Data for review START

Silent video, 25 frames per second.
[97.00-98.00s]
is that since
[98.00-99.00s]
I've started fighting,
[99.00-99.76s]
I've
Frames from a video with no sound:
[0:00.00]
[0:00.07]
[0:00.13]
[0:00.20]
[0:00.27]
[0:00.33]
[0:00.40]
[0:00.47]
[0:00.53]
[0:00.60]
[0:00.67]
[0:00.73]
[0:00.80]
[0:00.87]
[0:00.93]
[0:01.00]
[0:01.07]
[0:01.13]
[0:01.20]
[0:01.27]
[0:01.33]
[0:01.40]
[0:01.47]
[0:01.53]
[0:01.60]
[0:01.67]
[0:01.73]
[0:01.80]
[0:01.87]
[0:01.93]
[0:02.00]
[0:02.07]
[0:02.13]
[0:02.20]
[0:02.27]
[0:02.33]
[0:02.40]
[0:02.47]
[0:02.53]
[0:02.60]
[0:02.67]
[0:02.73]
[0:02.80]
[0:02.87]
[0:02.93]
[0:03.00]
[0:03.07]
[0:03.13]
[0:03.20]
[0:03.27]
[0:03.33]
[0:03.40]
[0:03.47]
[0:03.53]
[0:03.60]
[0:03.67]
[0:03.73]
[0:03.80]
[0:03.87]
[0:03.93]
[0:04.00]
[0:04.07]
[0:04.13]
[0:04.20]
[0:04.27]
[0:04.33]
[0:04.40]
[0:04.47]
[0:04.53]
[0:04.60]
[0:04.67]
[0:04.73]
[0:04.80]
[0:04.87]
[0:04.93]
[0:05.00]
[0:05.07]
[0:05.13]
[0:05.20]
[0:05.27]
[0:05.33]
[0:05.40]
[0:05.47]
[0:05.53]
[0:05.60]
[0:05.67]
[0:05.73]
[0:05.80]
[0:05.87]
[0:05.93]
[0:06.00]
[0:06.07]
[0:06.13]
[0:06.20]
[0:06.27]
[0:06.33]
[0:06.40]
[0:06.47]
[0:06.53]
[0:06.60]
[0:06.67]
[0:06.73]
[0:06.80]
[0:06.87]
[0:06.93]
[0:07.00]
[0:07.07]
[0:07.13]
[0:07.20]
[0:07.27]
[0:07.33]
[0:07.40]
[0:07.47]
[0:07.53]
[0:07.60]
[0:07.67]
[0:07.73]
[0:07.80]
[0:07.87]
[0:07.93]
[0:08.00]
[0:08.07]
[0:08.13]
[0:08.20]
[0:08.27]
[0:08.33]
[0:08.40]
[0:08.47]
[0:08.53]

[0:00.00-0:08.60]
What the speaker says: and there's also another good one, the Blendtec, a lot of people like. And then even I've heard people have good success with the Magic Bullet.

Data for review END

Exercise requirements: Print all of the entries again, exactly as written.

Answer to the problem:
Silent video, 25 frames per second.
[97.00-98.00s]
is that since
[98.00-99.00s]
I've started fighting,
[99.00-99.76s]
I've
Frames from a video with no sound:
[0:00.00]
[0:00.07]
[0:00.13]
[0:00.20]
[0:00.27]
[0:00.33]
[0:00.40]
[0:00.47]
[0:00.53]
[0:00.60]
[0:00.67]
[0:00.73]
[0:00.80]
[0:00.87]
[0:00.93]
[0:01.00]
[0:01.07]
[0:01.13]
[0:01.20]
[0:01.27]
[0:01.33]
[0:01.40]
[0:01.47]
[0:01.53]
[0:01.60]
[0:01.67]
[0:01.73]
[0:01.80]
[0:01.87]
[0:01.93]
[0:02.00]
[0:02.07]
[0:02.13]
[0:02.20]
[0:02.27]
[0:02.33]
[0:02.40]
[0:02.47]
[0:02.53]
[0:02.60]
[0:02.67]
[0:02.73]
[0:02.80]
[0:02.87]
[0:02.93]
[0:03.00]
[0:03.07]
[0:03.13]
[0:03.20]
[0:03.27]
[0:03.33]
[0:03.40]
[0:03.47]
[0:03.53]
[0:03.60]
[0:03.67]
[0:03.73]
[0:03.80]
[0:03.87]
[0:03.93]
[0:04.00]
[0:04.07]
[0:04.13]
[0:04.20]
[0:04.27]
[0:04.33]
[0:04.40]
[0:04.47]
[0:04.53]
[0:04.60]
[0:04.67]
[0:04.73]
[0:04.80]
[0:04.87]
[0:04.93]
[0:05.00]
[0:05.07]
[0:05.13]
[0:05.20]
[0:05.27]
[0:05.33]
[0:05.40]
[0:05.47]
[0:05.53]
[0:05.60]
[0:05.67]
[0:05.73]
[0:05.80]
[0:05.87]
[0:05.93]
[0:06.00]
[0:06.07]
[0:06.13]
[0:06.20]
[0:06.27]
[0:06.33]
[0:06.40]
[0:06.47]
[0:06.53]
[0:06.60]
[0:06.67]
[0:06.73]
[0:06.80]
[0:06.87]
[0:06.93]
[0:07.00]
[0:07.07]
[0:07.13]
[0:07.20]
[0:07.27]
[0:07.33]
[0:07.40]
[0:07.47]
[0:07.53]
[0:07.60]
[0:07.67]
[0:07.73]
[0:07.80]
[0:07.87]
[0:07.93]
[0:08.00]
[0:08.07]
[0:08.13]
[0:08.20]
[0:08.27]
[0:08.33]
[0:08.40]
[0:08.47]
[0:08.53]

[0:00.00-0:08.60]
What the speaker says: and there's also another good one, the Blendtec, a lot of people like. And then even I've heard people have good success with the Magic Bullet.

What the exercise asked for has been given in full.